### WORK REQUEST
Line by line, restate the material word for word, omitting any image.

[[ SOURCE DATA, beginning ]]

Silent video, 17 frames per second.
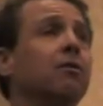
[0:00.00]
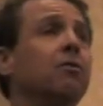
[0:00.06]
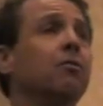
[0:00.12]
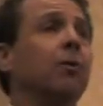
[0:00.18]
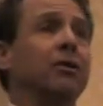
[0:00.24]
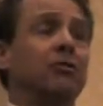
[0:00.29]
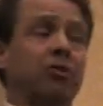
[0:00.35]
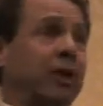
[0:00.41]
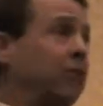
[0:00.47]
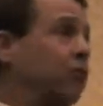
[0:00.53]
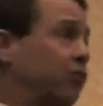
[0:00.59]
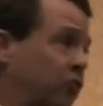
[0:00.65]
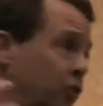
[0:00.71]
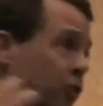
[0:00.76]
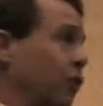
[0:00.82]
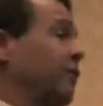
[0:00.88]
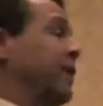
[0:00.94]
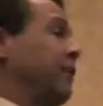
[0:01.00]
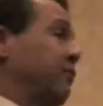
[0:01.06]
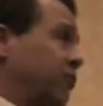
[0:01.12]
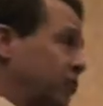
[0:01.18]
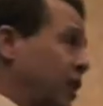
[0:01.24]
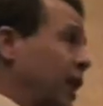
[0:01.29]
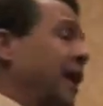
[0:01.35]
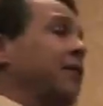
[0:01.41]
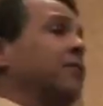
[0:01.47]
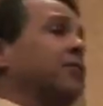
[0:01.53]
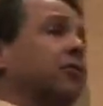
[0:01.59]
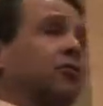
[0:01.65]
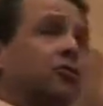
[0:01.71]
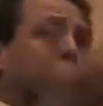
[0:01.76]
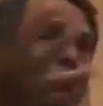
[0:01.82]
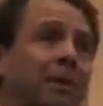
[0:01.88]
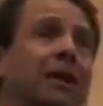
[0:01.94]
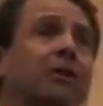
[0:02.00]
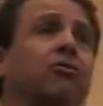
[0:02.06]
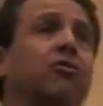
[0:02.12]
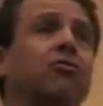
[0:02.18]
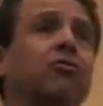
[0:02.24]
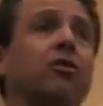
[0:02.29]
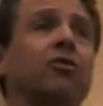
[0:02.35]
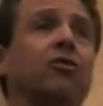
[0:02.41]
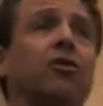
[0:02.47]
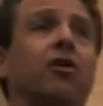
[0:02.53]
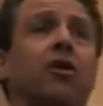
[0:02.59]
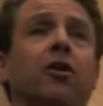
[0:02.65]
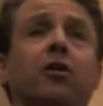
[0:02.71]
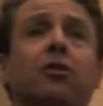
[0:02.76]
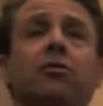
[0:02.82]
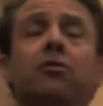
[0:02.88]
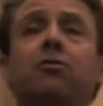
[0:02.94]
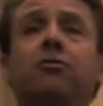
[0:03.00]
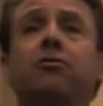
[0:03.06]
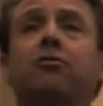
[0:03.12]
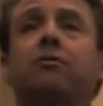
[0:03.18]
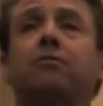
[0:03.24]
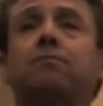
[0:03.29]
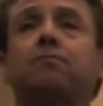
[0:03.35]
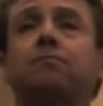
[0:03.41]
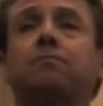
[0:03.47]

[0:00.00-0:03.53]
which conservatives cite in their speeches and their articles.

[[ SOURCE DATA, end ]]

### OUTPUT BELOW
Silent video, 17 frames per second.
[0:00.00]
[0:00.06]
[0:00.12]
[0:00.18]
[0:00.24]
[0:00.29]
[0:00.35]
[0:00.41]
[0:00.47]
[0:00.53]
[0:00.59]
[0:00.65]
[0:00.71]
[0:00.76]
[0:00.82]
[0:00.88]
[0:00.94]
[0:01.00]
[0:01.06]
[0:01.12]
[0:01.18]
[0:01.24]
[0:01.29]
[0:01.35]
[0:01.41]
[0:01.47]
[0:01.53]
[0:01.59]
[0:01.65]
[0:01.71]
[0:01.76]
[0:01.82]
[0:01.88]
[0:01.94]
[0:02.00]
[0:02.06]
[0:02.12]
[0:02.18]
[0:02.24]
[0:02.29]
[0:02.35]
[0:02.41]
[0:02.47]
[0:02.53]
[0:02.59]
[0:02.65]
[0:02.71]
[0:02.76]
[0:02.82]
[0:02.88]
[0:02.94]
[0:03.00]
[0:03.06]
[0:03.12]
[0:03.18]
[0:03.24]
[0:03.29]
[0:03.35]
[0:03.41]
[0:03.47]

[0:00.00-0:03.53]
which conservatives cite in their speeches and their articles.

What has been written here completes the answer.